Sunday, November 11

The Pleasures of Thanksgiving


            Cornbread stuffing with savory turkey gravy. Yams and apricots drizzled with buttery cinnamon glaze, topped with raisins and walnuts. The good ‘ol green bean casserole that I would pledge my allegiance to as much as any flag—forget turkey—I love the side dishes of Thanksgiving!
            Thanksgiving is simply my favorite non-church holiday, by far. I get immense joy out of cooking, and it’s as if the entire nation has conspired to say, “Here, take a few days off! Kick back and do your favorite creative endeavor for awhile.” 
            My anticipation of Thanksgiving is even higher this year, because my mom has moved to town. We will spend a couple of days cooking, she and I. This woman who taught me how to cook. Who taught me the art, the craft of cooking. I look forward to time with her in my kitchen, a time-honored, sacred space if there ever was one. 
            When there is good food around, cheerfulness abounds in these silly boys that I have come to love. Because someone has come before them with love to create for them, to nourish them, they will sit around a home-cooked meal talking much longer than a pre-prepared, microwave one. It’s unconscious and intuitive. Home cooking creates cheerfulness; this is another pleasure of Thanksgiving.
            Often after a big event, there is an emotional letdown. The fun is over, the assembled people dispersed. Not so with Thanksgiving! Post-Thanksgiving does not have a letdown after the celebration, because it looks forward to the biggest celebration of the year; one to be had in a month! After the meal is over and the turkey naps are taken, there are sparkly lights to string, shopping to do, concerts to hear, joy to plan, secrets to keep. 
            And of course, the biggest pleasure of Thanksgiving is the corporate moment to stop. We stop and humble ourselves; we take an accounting of the year. Even if it has been a hard one, even if our hearts have been eating gravel, there are still reasons to be thankful. If the year has been easy and bountiful, it’s even more important that our souls pause and return thanks.
            Each year as we name our reasons, my heart grows larger and weeps a little. Life is so short; it’s so hard sometimes. It’s a good and beautiful thing to have a moment to stop, to account. Individually and in families, in neighborhoods and in the nation, we name the blessings that have lightened our load, brought us joy, sustained us.

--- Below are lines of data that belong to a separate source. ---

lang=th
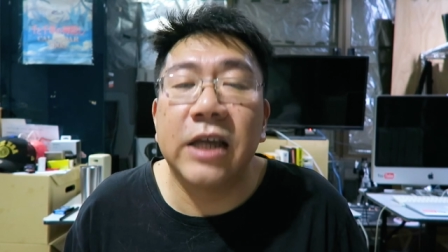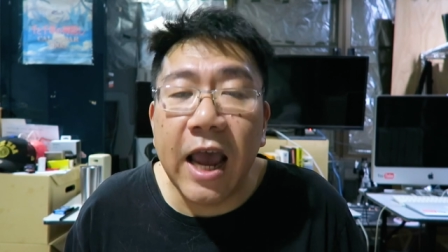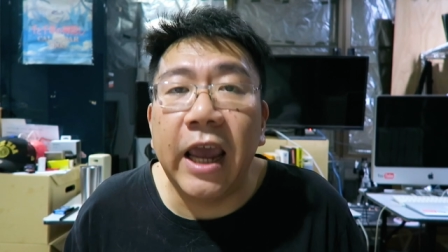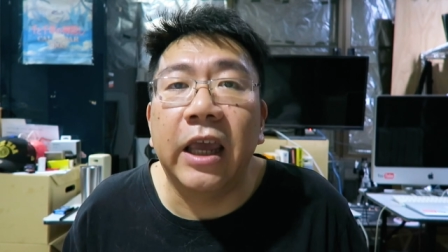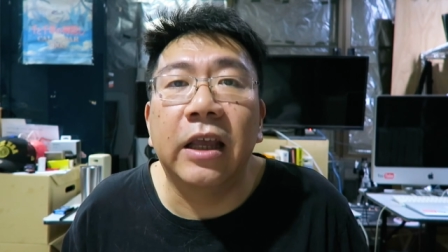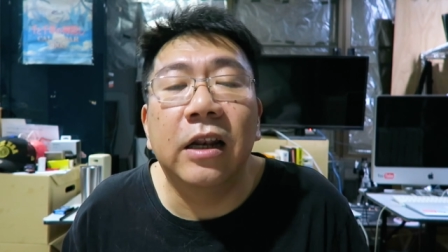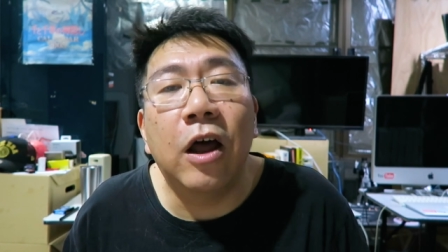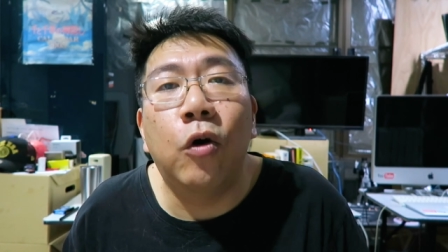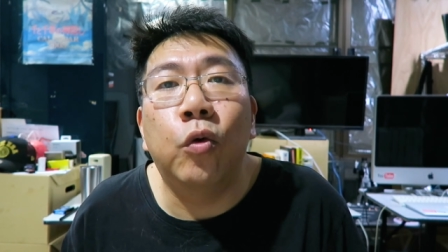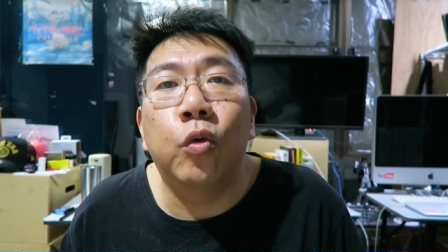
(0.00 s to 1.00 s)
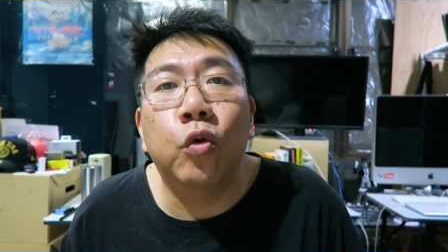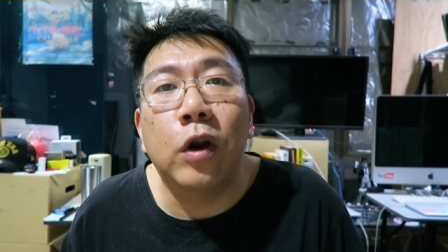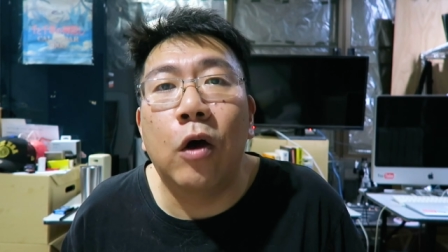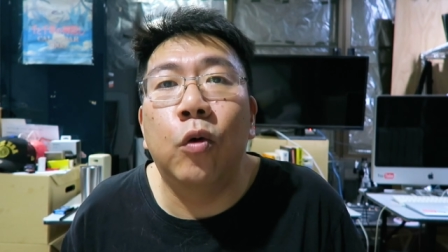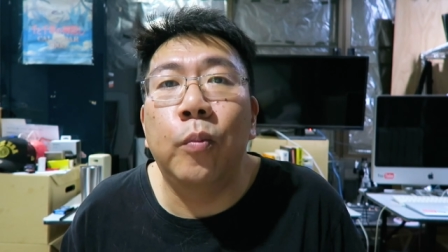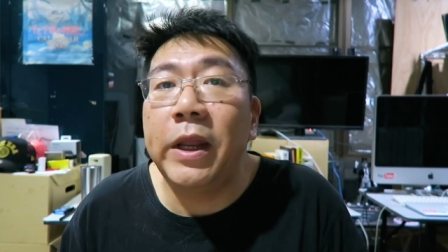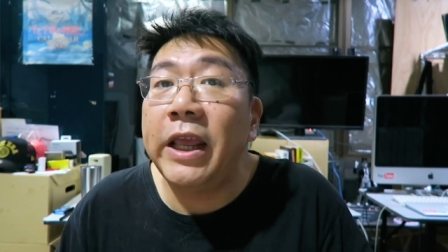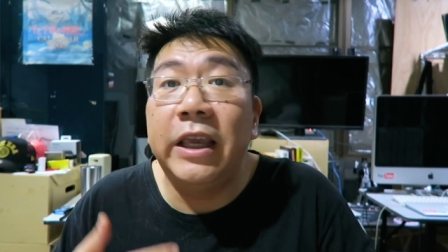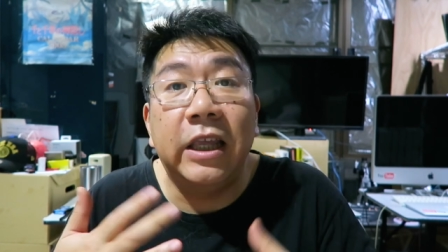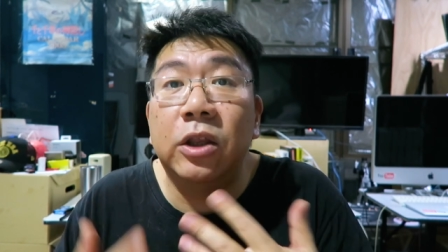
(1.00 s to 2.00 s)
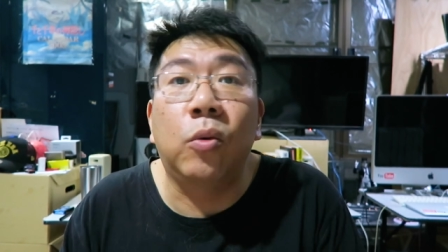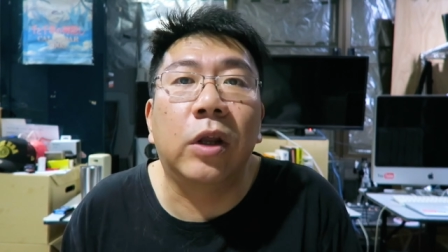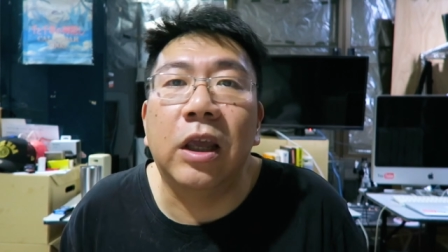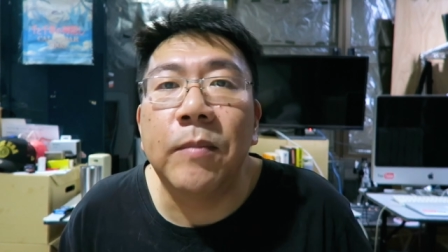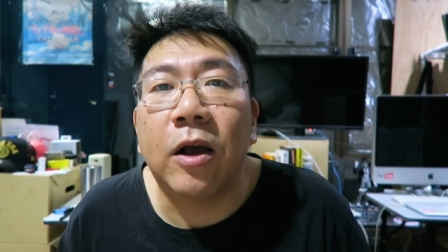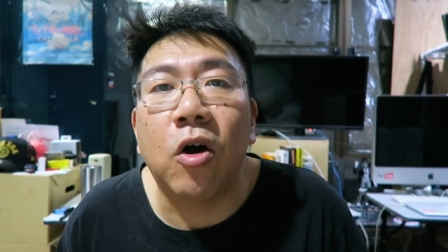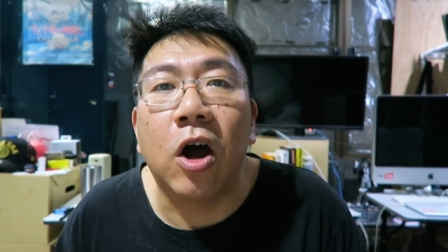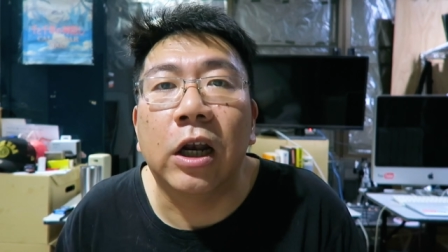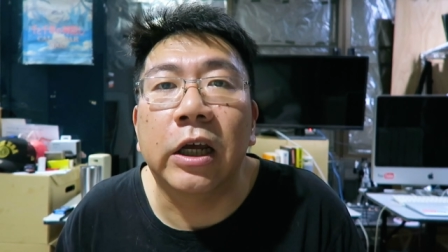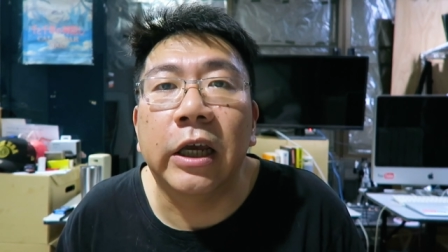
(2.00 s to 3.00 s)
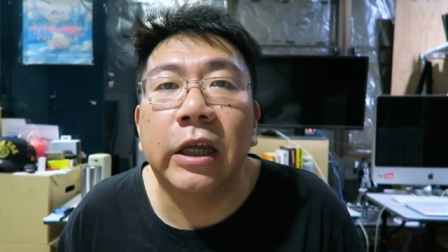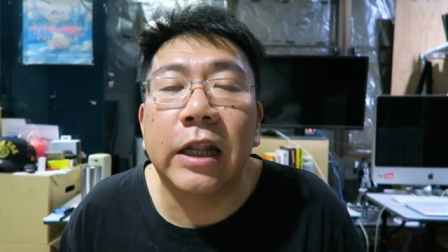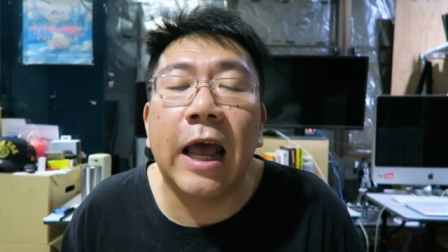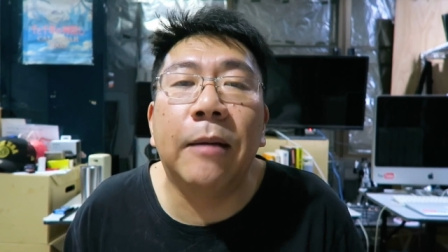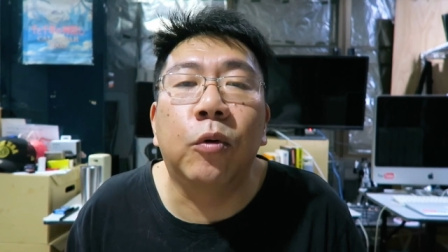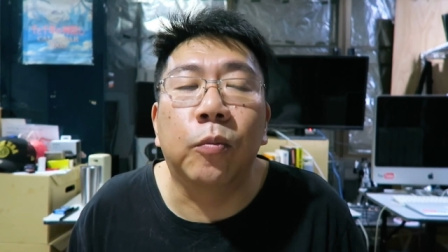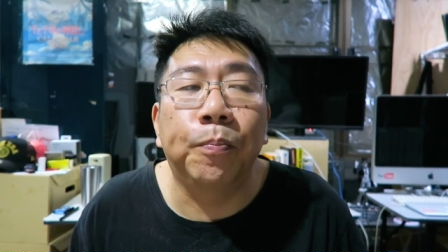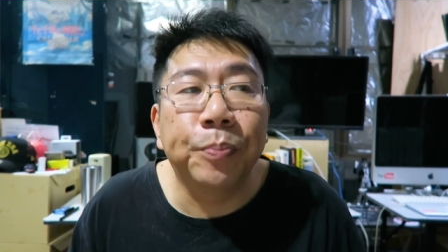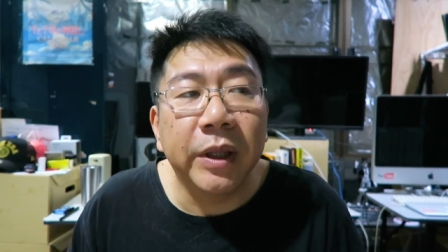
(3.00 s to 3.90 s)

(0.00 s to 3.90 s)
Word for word: ใช่เราไม่ได้คิดตรงนี้มาก่อนเลยนะครับผม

We thank the God who is in all things and before all things; in Him all things hold together. 
            As we look forward to this time, this meal, let us anticipate and savor it. I bless you with the hope and prayer that you may find the pleasures of Thanksgiving. 

Thursday, November 8

Memory's Antidote



            “Revision is memory’s antidote,” I heard the wise greyhair say. Antidote. It fascinates me, that. I think of an antidote as being an agent of healing, of cure. But it’s not. Antidote is the very first line of defense, the liquid that renders the venom harmless. Antidote does not cure. Poisoning has already occurred—is occurring—and antidote simply suspends the hovering death. Life continues, but if there is damage to fragile tissues, they will have to be healed through other means, other therapies. 
            Memories, venomous. There are so many, and not just because we chose to take things, people, circumstances badly. For me, revision takes the form of trying to emphasize the good moments over the hard ones. To try and remember someone as better than they actually were. But he actually wished to see you confused and heart-sick. He actually played games with your mind. He chose to hold pain over your head and crack it like an egg, dripping down, slimy-stuck. Maybe it was the power. The viper struck, intentionally. What he gained was the upper hand, making a game of what should have been as easy as getting cereal before school. 
            Revision requires effort. Revision is an intentional process. In some ways, I have been revising all my life; taking the good and shucking the bad. Keeping what I can find that is useful, clever, beautiful. 
            But revision itself—is it delusion?
            And if delusion—is that harmful? 
            “You meant it for evil, but God meant it for good,” Joseph told his perfidious brothers. God can step in and revise; he can choose that something that is meant end up saying another thing entirely. In Joseph’s case, it saved thousands of lives during a famine. And make no mistake, God is always interested in life. Not venom. Not death. 
            Revision suspends death, but is not the healing, the cure. I can tell myself a new story, and that is well and good. We live and breathe our narratives, and the narrative of death has to be arrested, stopped before it locks our lips and legs forever. 
            But the cure is more than just narrative, and it is the real work, the every day. It is the walking out in each minute the narrative that will end up bringing life, sustenance—both to yourself and to others. Narrative matters. But the doing is the life. 
            So delusion or not—I will participate in antidote, in keeping the death at bay, suspending it. I will be saved from the venom in order to gain space, room, breath to let God mean things for good. 
            Save me from the venom, bring to me the chance for good, for life. Bring me revision, memory’s antidote.